“I went to the woods because I wished to live deliberately, to front only the essential facts of life, and see if I could not learn what it had to teach, and not, when I came to die, discover that I had not lived. I did not wish to live what was not life, living is so dear; nor did I wish to practice resignation, unless it was quite necessary. I wanted to live deep and suck out all the marrow of life, to live so sturdily and Spartan-like as to p ut to rout all that was not life, to cut a broad swatch and shave close, to drive life into a corner, and reduce it to its lowest terms.”
- The writing is from Henry David Thoreau.
Something about this quote is very healing to me.
A friend of mine lost someone she knew to suicide, she was upset and she wrote that she was “living deliberately” today in response.
The phrase stuck in my mind.
Thoreau, it seems, was writing about his search for simplicity, to him the core of spirituality and meaning.
I am very fond of Thoreau and his search for a meaningful life, I relate to it. I am not in trauma, I am not overwhelmed by sorrow, I am loving my life, but I think I am quite unconsciously living deliberately. I am always working around the abyss.
There is always a deep hole in my being, trauma or death or mishap or not. I know I will never succeed in completely filling the hole, because my needs are not finite or exhaustible. Whenever I meet one need, five more resurface or appear, hungry for redemption and attention. I accept that life is just like that.
I have to work around it, nip at the edges, circle around and around, fill up the holes one shovelful at a time, play chess with it.
At times, my anguish has been so enormous, the abyss so deep I want to run from it.
I don’t ever seem to do that, though, not any more.
I am conscious of two extremes to avoid: being totally absorbed and consumed in my pain, or being so distracted by so many things that I don’t take the time to help my wounds heal.
Living deliberately helps me heal.
To me, that means living consciously.
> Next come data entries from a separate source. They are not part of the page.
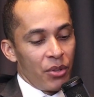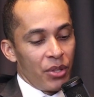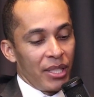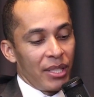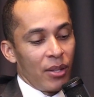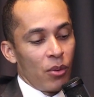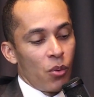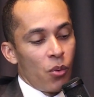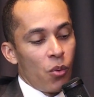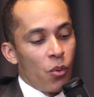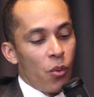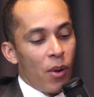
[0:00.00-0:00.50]
então
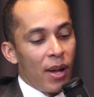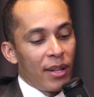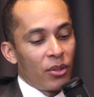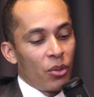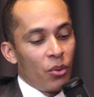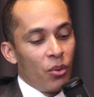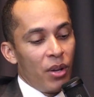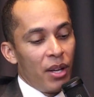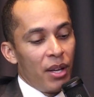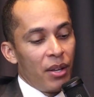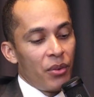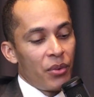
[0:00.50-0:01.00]
com quatro
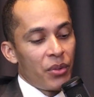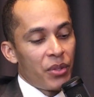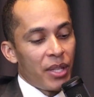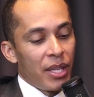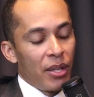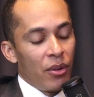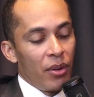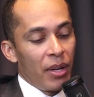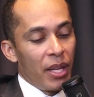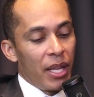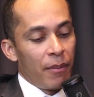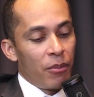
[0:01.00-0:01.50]
anos eu
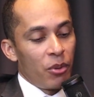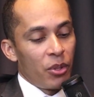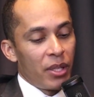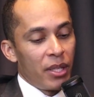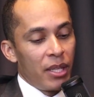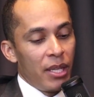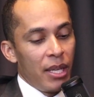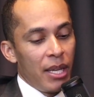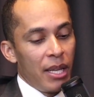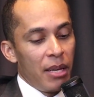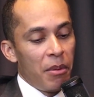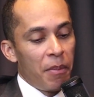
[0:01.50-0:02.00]
lembro
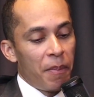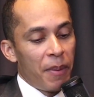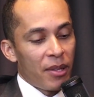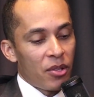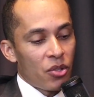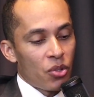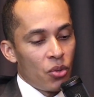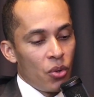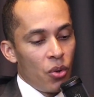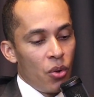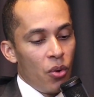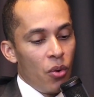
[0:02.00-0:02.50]
que ele me
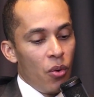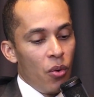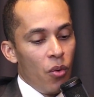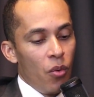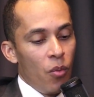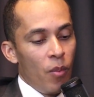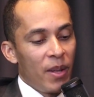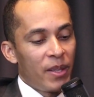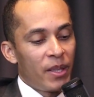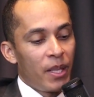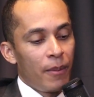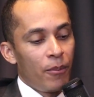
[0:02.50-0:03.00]
passou
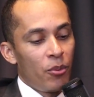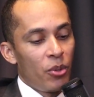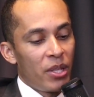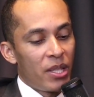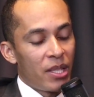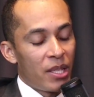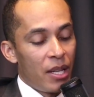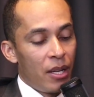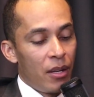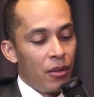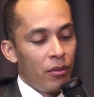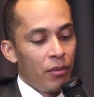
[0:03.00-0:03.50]
uma
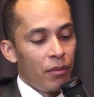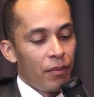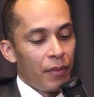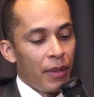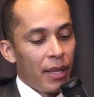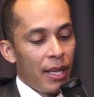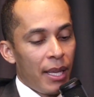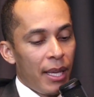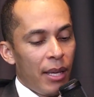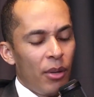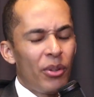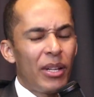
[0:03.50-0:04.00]
atribuição
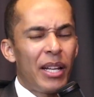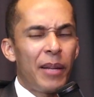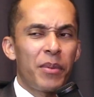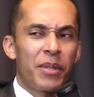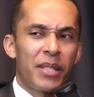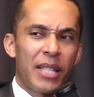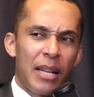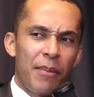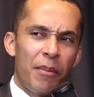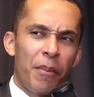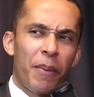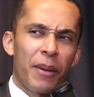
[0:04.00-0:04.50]
eu não lembro se
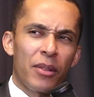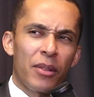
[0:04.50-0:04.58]
ele me passou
It means pausing to be grateful for what I have. It means learning from the light as well as the darkness. It mans reaching out to do good, a selfish kind of self-medication.
It means living thoughtfully and with perspective.
I believe that everyone has it worse than I do, and that everyone who reads anything I write has suffered the same things I have suffered, and fought and lost some of the same battles. If I write about the death of a dog, I know every one of you has lost a dog. Sometimes we forget that.
If I write about a death, I know everyone reading it has lost someone, or will soon enough.
We are unique in so many ways, and quite alike in others. The writer who forgets that falls into narcissism.
But we needn’t be happy all the time, or trouble-free. In a wonderful essay called “The Importance of Being Scared,” the writer Wistawa Szymborska laments children’s book publishers who insist that children should not be scared by anything in their books.
“Children like being frightened by fairy tales,” she wrote. “They have an inborn need to experience powerful emotions. Hans Christian Anderson scared children,” she writes, “his marvelous tales about in indubitably supernatural beings, not to mention talking animals and loquacious buckets.” His favorite character is death.
Children love to read his stories. Sometimes we need to be frightened and upset, the question is how to we rebound, how to keep out of the abyss. If you can’t ever be frightened, you can’t ever learn to live with fear.
A friend asked me the other day if I believed that everything happens for a reason. I think he was speaking of God, and of sickness and death. I told him I am not religious in that way, poor God can’t be held responsible for every flat tire I get or arrogant publisher or stomach bug.
I believe we learn from everything, but that fate is random and quite free. I believe that life happens to all of us, every day.
I came to the country today because I wish to live deliberately, to front only the essential facts of life, and see if I could not learn what it had to teach, and not, when I came to die, discover that I had not lived.
I am much closer to being dead than being born, and living deliberately is very important to me.
Love this, Jon. I, too, am much closer to being dead than being born and hope I can improve my way of thinking to match more of yours. Thank you.